● **Task directions**
Every line below is to be set down again exactly; any image stays out.

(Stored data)
□ □ □
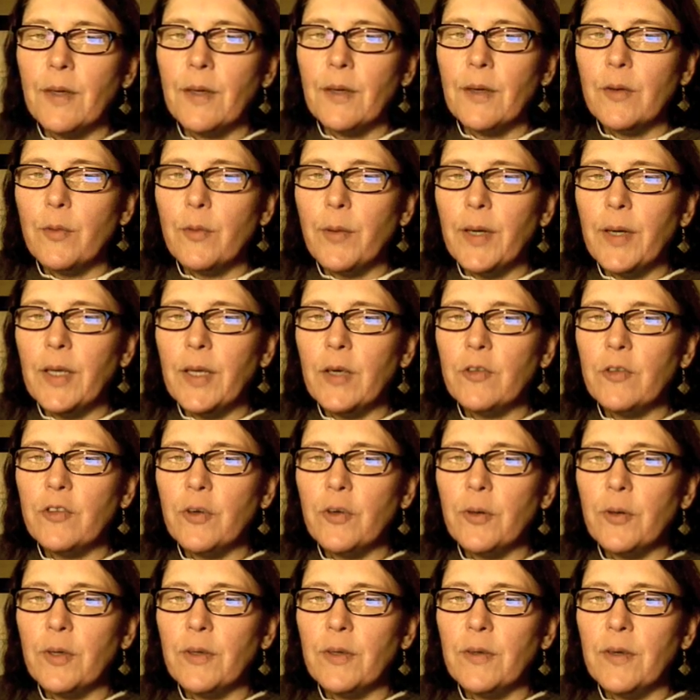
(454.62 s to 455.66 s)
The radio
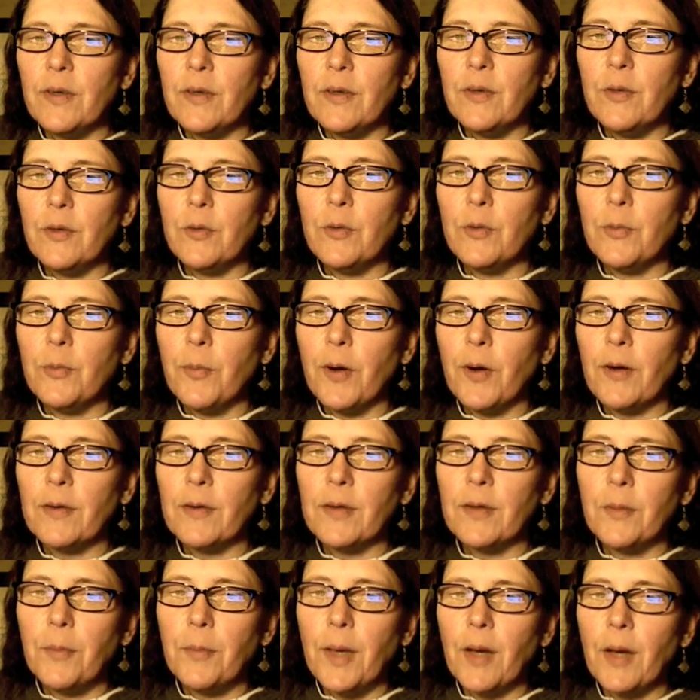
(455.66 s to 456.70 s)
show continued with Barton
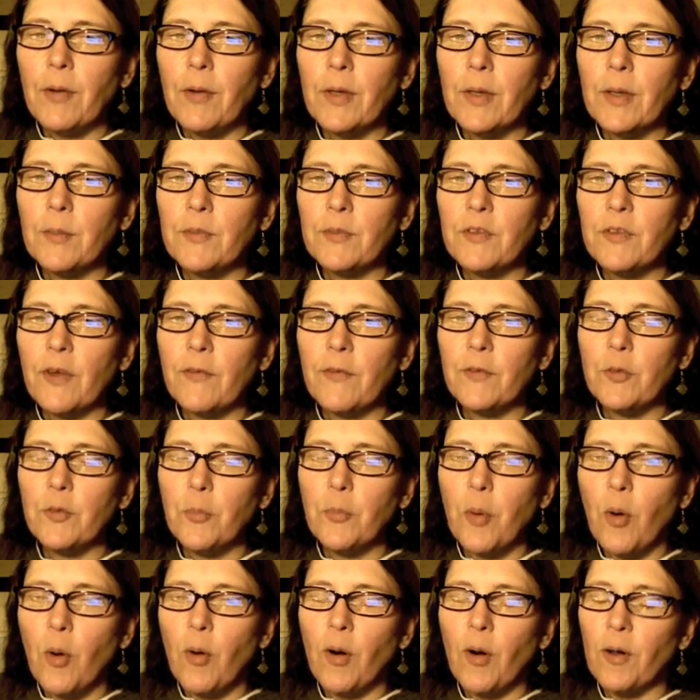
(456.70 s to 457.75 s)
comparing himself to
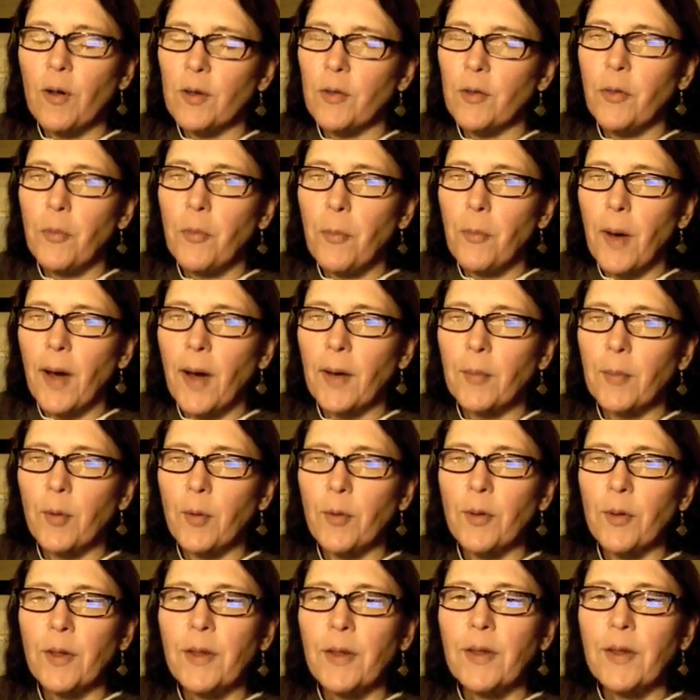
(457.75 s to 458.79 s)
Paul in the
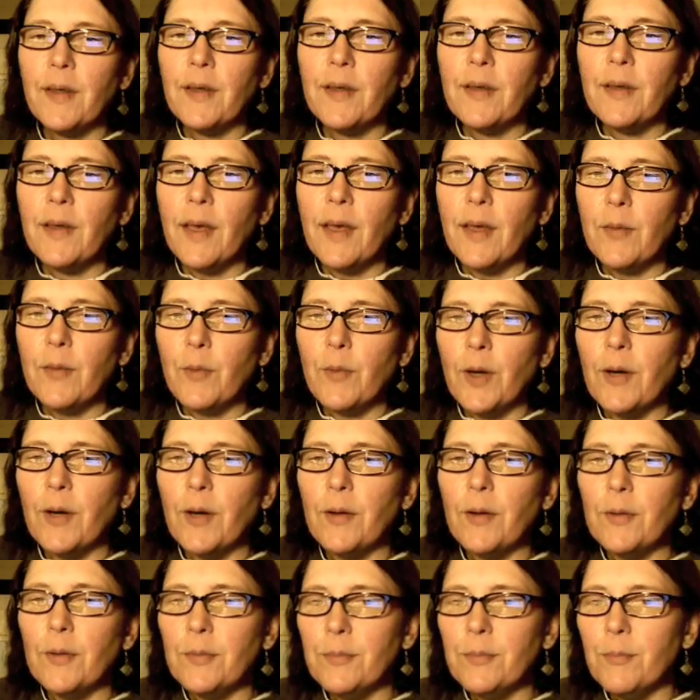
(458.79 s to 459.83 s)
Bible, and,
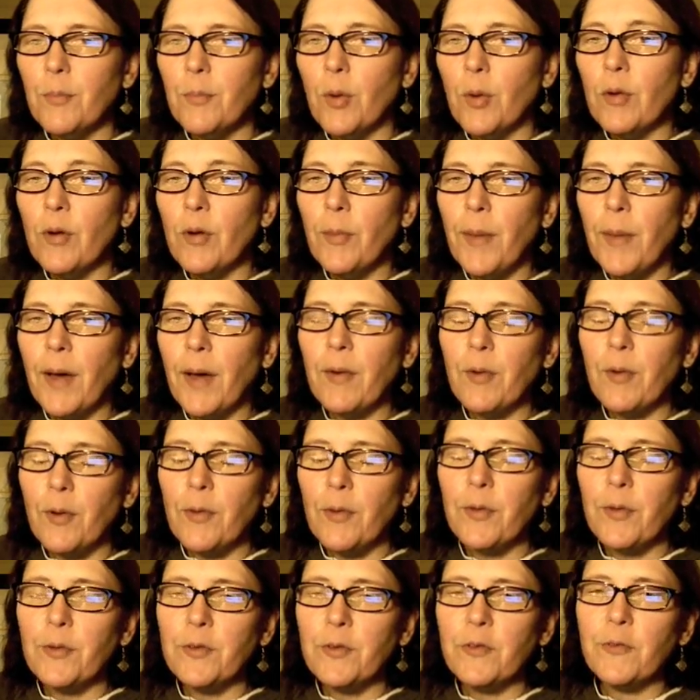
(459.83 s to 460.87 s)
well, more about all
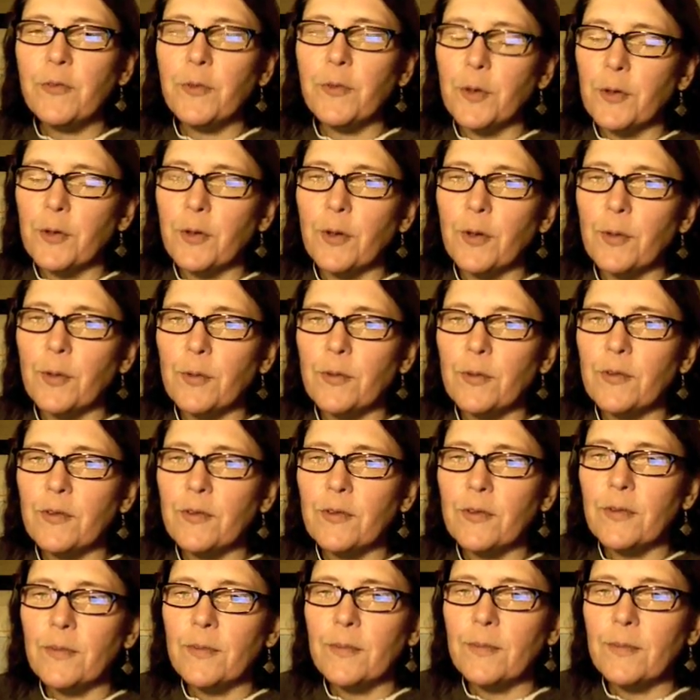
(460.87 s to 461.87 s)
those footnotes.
□ □ □
● **Written reply**
(454.62 s to 455.66 s)
The radio
(455.66 s to 456.70 s)
show continued with Barton
(456.70 s to 457.75 s)
comparing himself to
(457.75 s to 458.79 s)
Paul in the
(458.79 s to 459.83 s)
Bible, and,
(459.83 s to 460.87 s)
well, more about all
(460.87 s to 461.87 s)
those footnotes.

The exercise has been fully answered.